I work on a volunteer 911 bus in NY that covers part of the NYS Thruway and another parkway, and we use KED on most MVA's with a stable patient and neck or back pain.  We did have a patient about three years ago with a hangman's fracture where we used a KED.  The doctor said if we didn't use the KED chances are she would have died or at least been paralized.  They are a pain to use, but the concept behind them is that with all your pulling and tugging you are going to do no matter what your method of extrication, the patient's spine won't move during it.  I guess if you learn in a system that uses it you don't understand not using it.

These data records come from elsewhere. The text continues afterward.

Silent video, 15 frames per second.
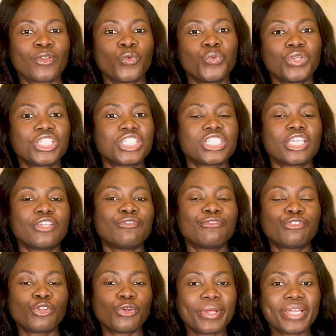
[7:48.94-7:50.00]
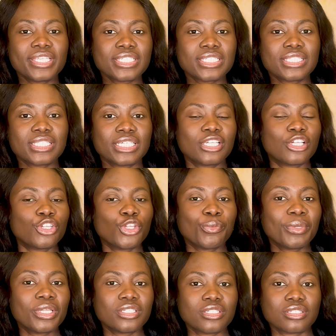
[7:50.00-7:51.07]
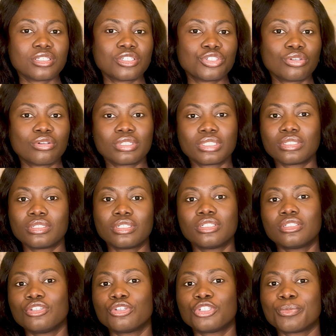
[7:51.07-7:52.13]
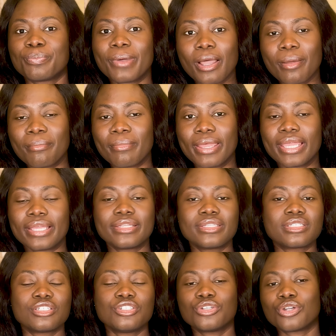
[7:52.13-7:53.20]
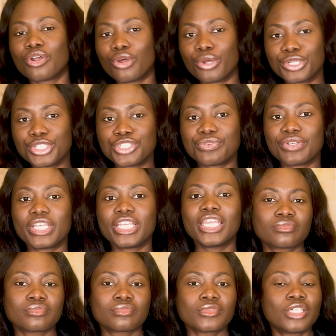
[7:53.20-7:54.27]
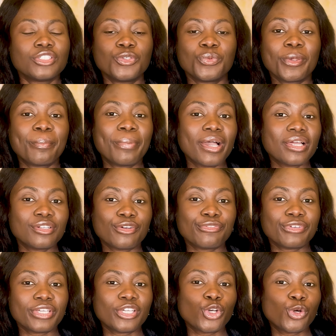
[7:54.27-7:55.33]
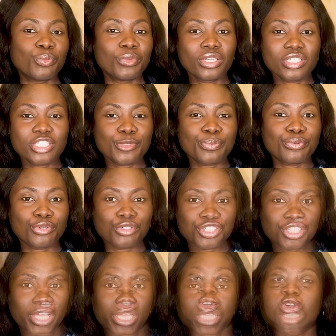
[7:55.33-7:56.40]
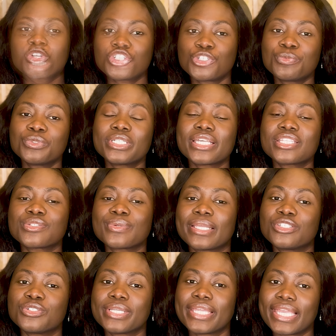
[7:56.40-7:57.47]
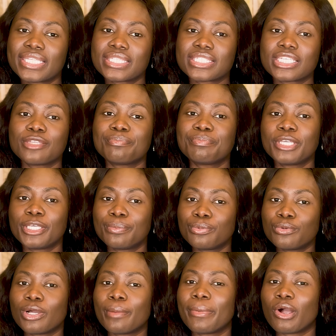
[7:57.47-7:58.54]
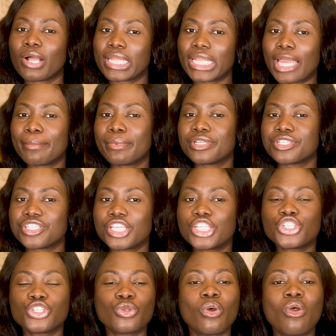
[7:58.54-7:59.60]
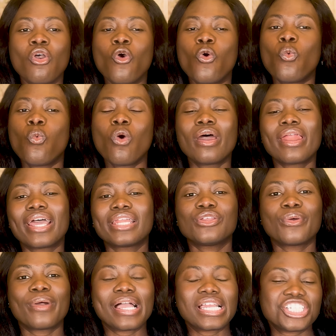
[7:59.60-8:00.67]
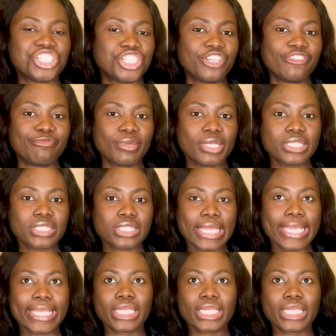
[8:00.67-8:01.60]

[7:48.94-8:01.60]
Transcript: which influence the economic decision in your department, in your country. You were part of a community project. You contributed to educating people about climate change. What are your achievements? Like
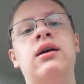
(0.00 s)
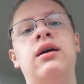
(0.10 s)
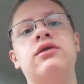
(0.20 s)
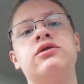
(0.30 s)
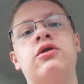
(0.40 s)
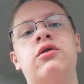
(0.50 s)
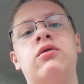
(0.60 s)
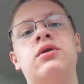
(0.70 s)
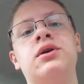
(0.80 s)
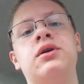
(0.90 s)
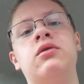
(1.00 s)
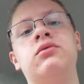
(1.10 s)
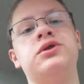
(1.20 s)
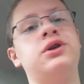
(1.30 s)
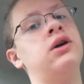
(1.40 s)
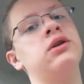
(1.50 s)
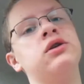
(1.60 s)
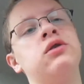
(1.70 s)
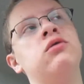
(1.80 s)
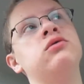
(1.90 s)
So we'll see how this
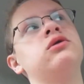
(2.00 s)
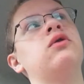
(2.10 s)
goes.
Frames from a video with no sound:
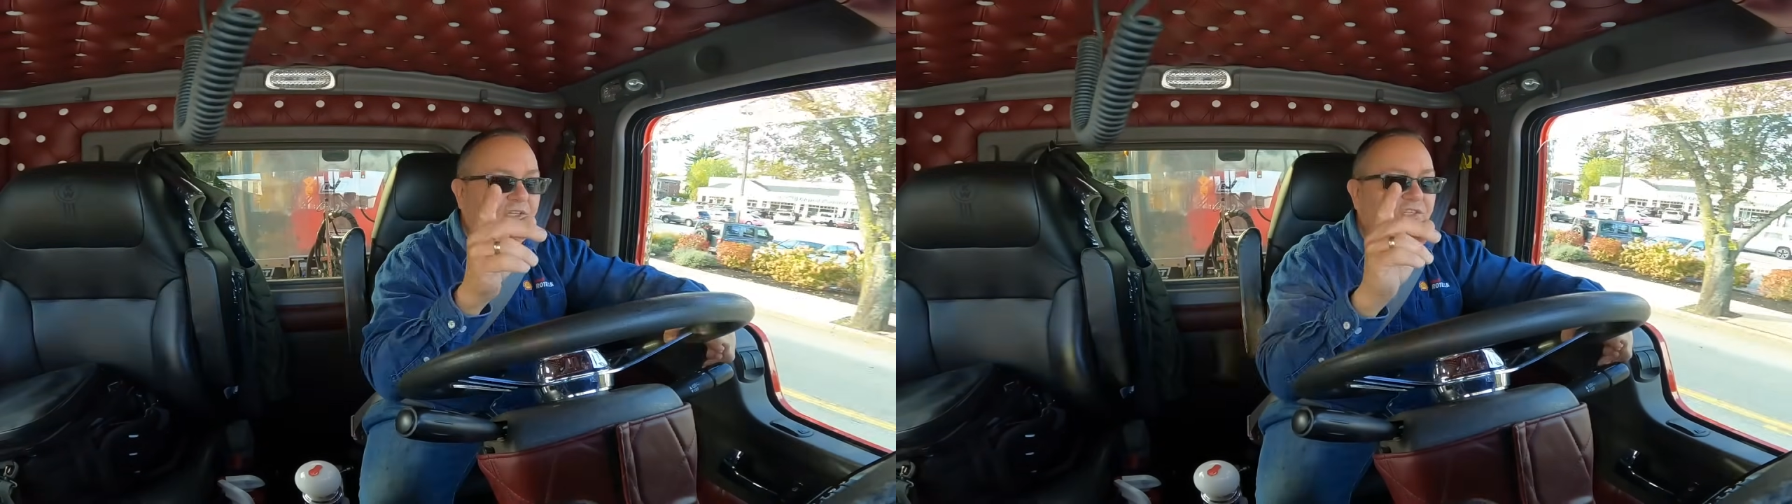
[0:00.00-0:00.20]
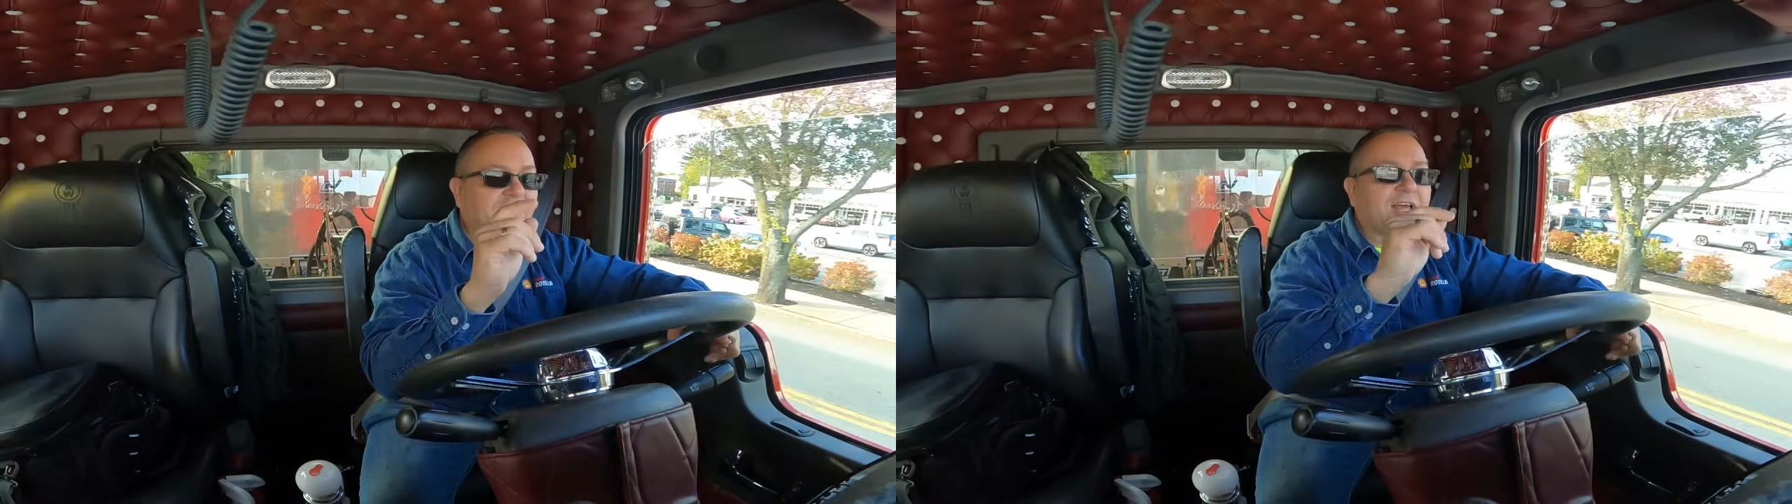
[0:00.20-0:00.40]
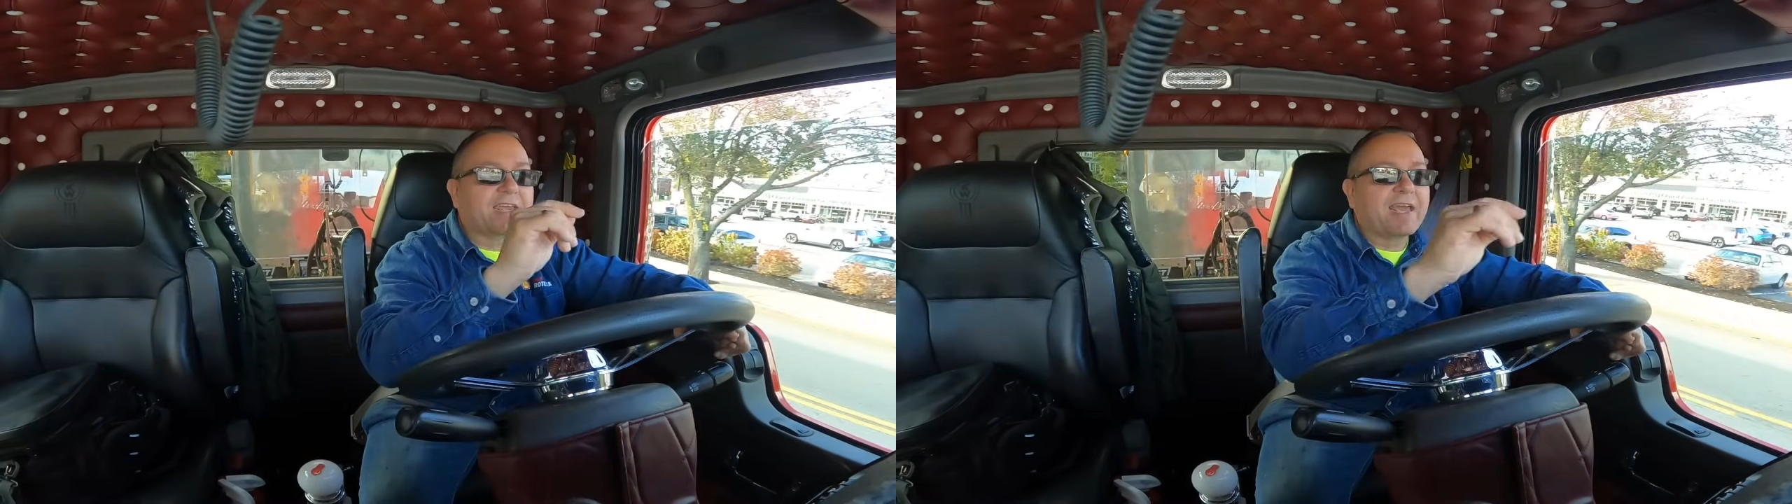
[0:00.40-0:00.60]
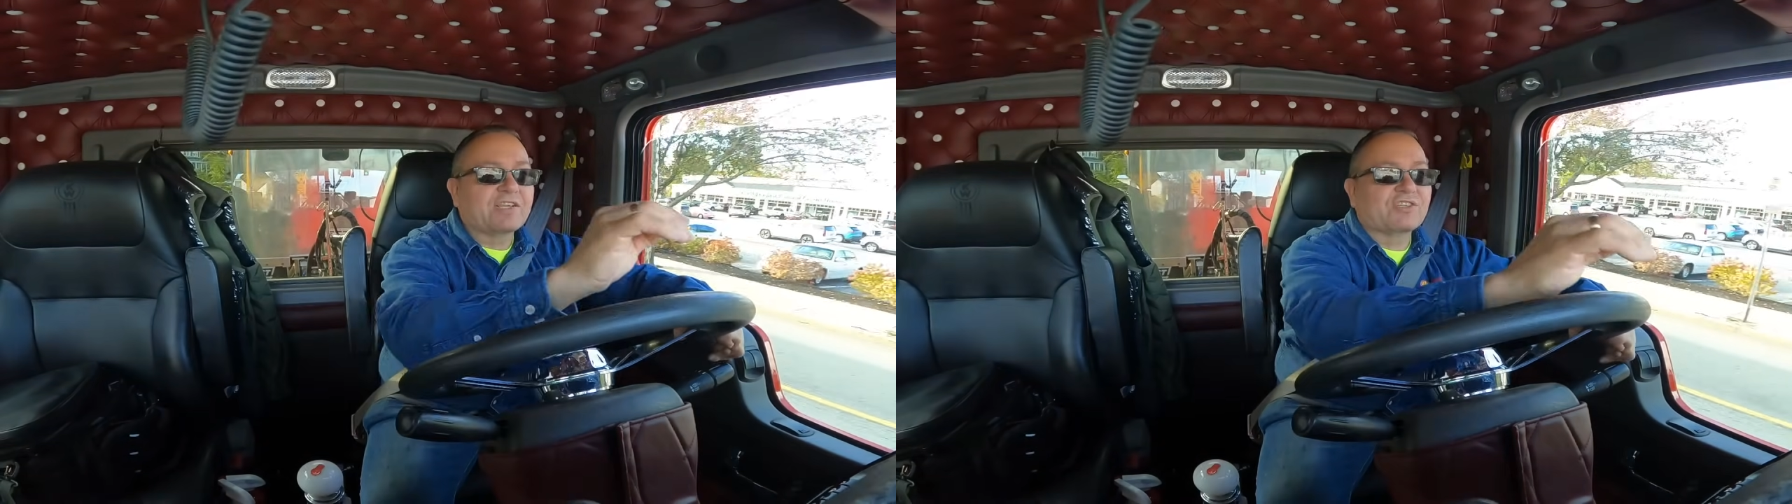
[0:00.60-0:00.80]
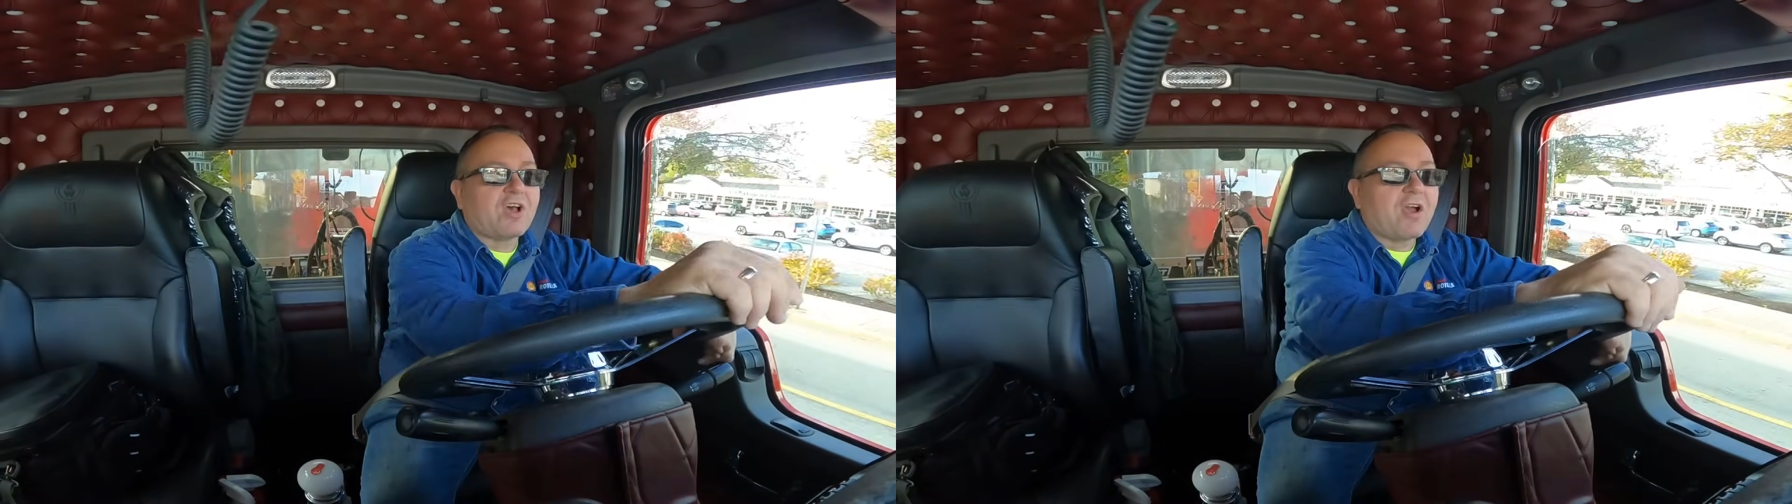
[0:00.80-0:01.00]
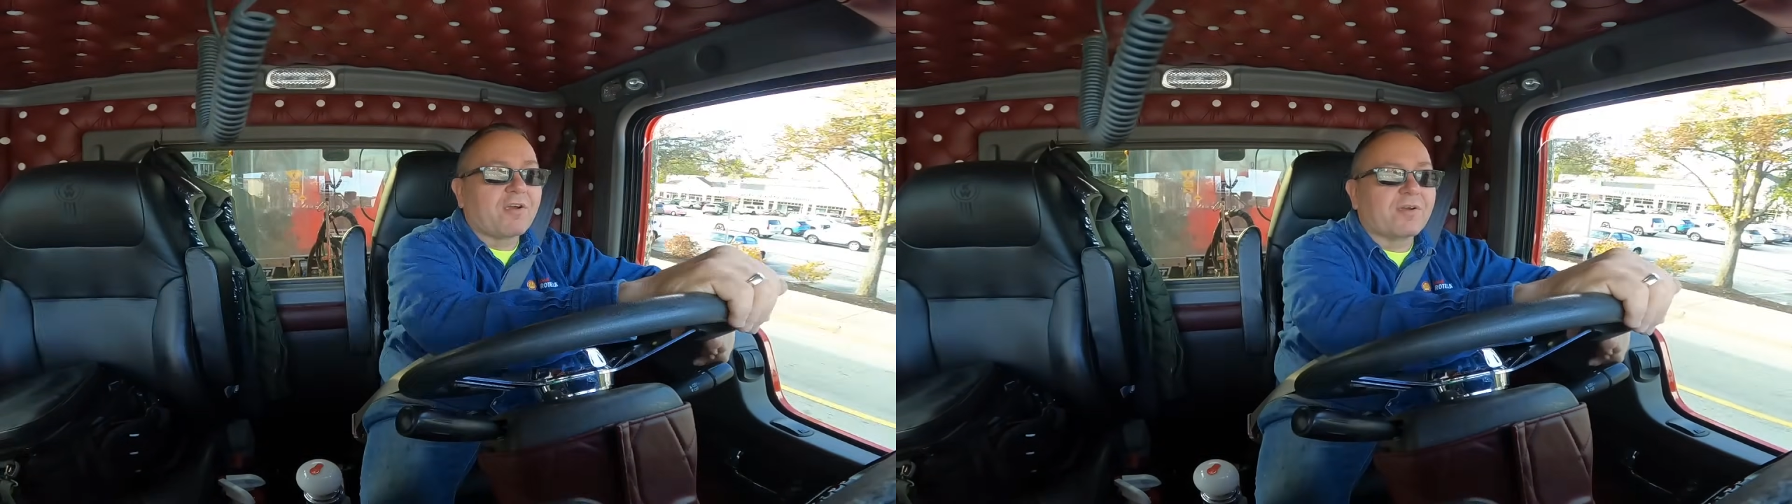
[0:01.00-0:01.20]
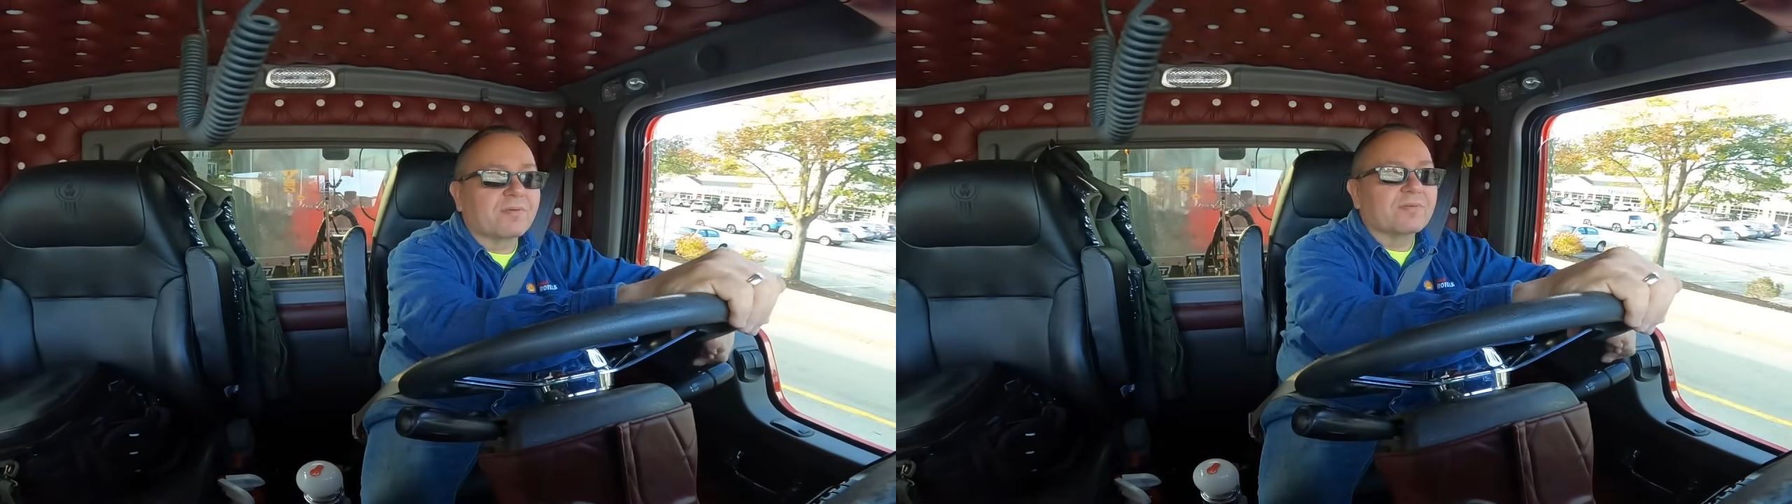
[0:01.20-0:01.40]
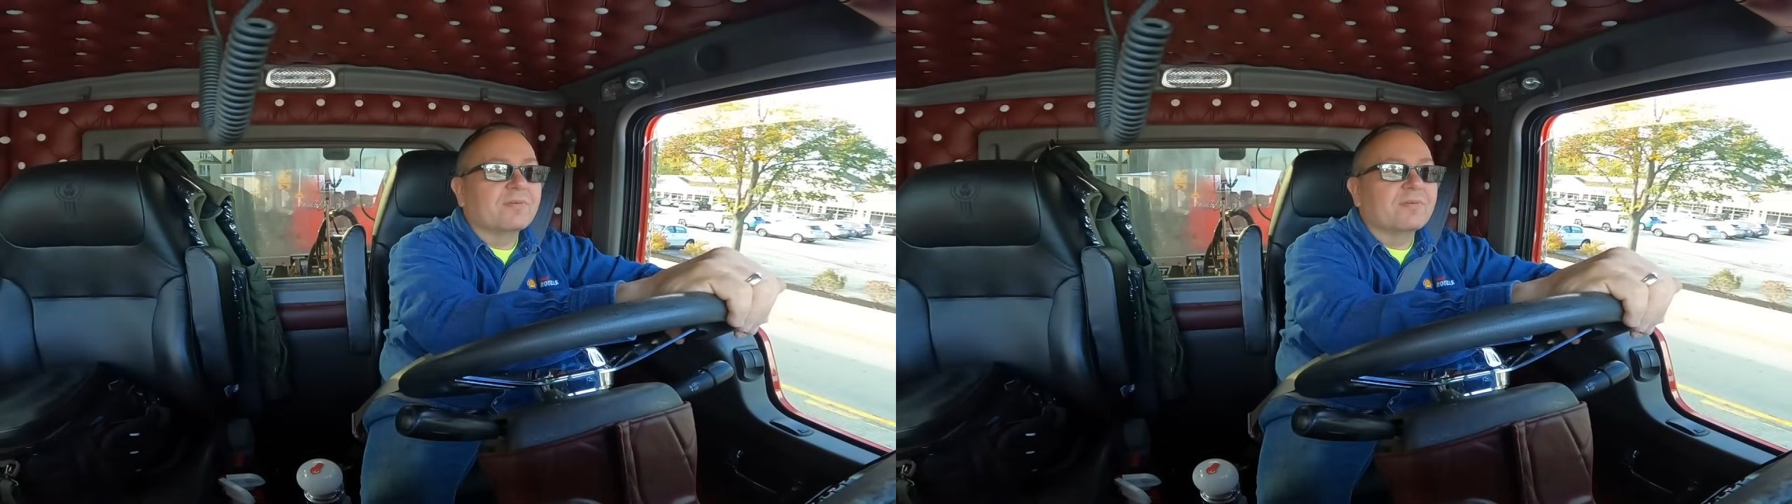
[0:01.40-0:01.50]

She's lucky I saw her,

On a related note, has anyone used the Speedboard?  I have seen them and might switch my agency over to them, just wanted to hear some other people's POV on it.


----------



## TTLWHKR (Dec 27, 2004)

In six years of EMS, I've only used the MediKed twice. Neither for spinal immobilization. Stabilization of a hip fracture...


----------



## Jon (Dec 27, 2004)

> _Originally posted by mfkap_@Dec 26 2004, 10:53 PM
> * I work on a volunteer 911 bus in NY that covers part of the NYS Thruway and another parkway, and we use KED on most MVA's with a stable patient and neck or back pain. We did have a patient about three years ago with a hangman's fracture where we used a KED. The doctor said if we didn't use the KED chances are she would have died or at least been paralized. They are a pain to use, but the concept behind them is that with all your pulling and tugging you are going to do no matter what your method of extrication, the patient's spine won't move during it. I guess if you learn in a system that uses it you don't understand not using it.
> 
> On a related note, has anyone used the Speedboard? I have seen them and might switch my agency over to them, just wanted to hear some other people's POV on it. *


Oh, and I'd use them, for EXACTLY that reason, but many a person in both of my squads prefers the stand up and sit down method of spinal immobilization, complete with loose enough straps to fit another patient inside, no problem.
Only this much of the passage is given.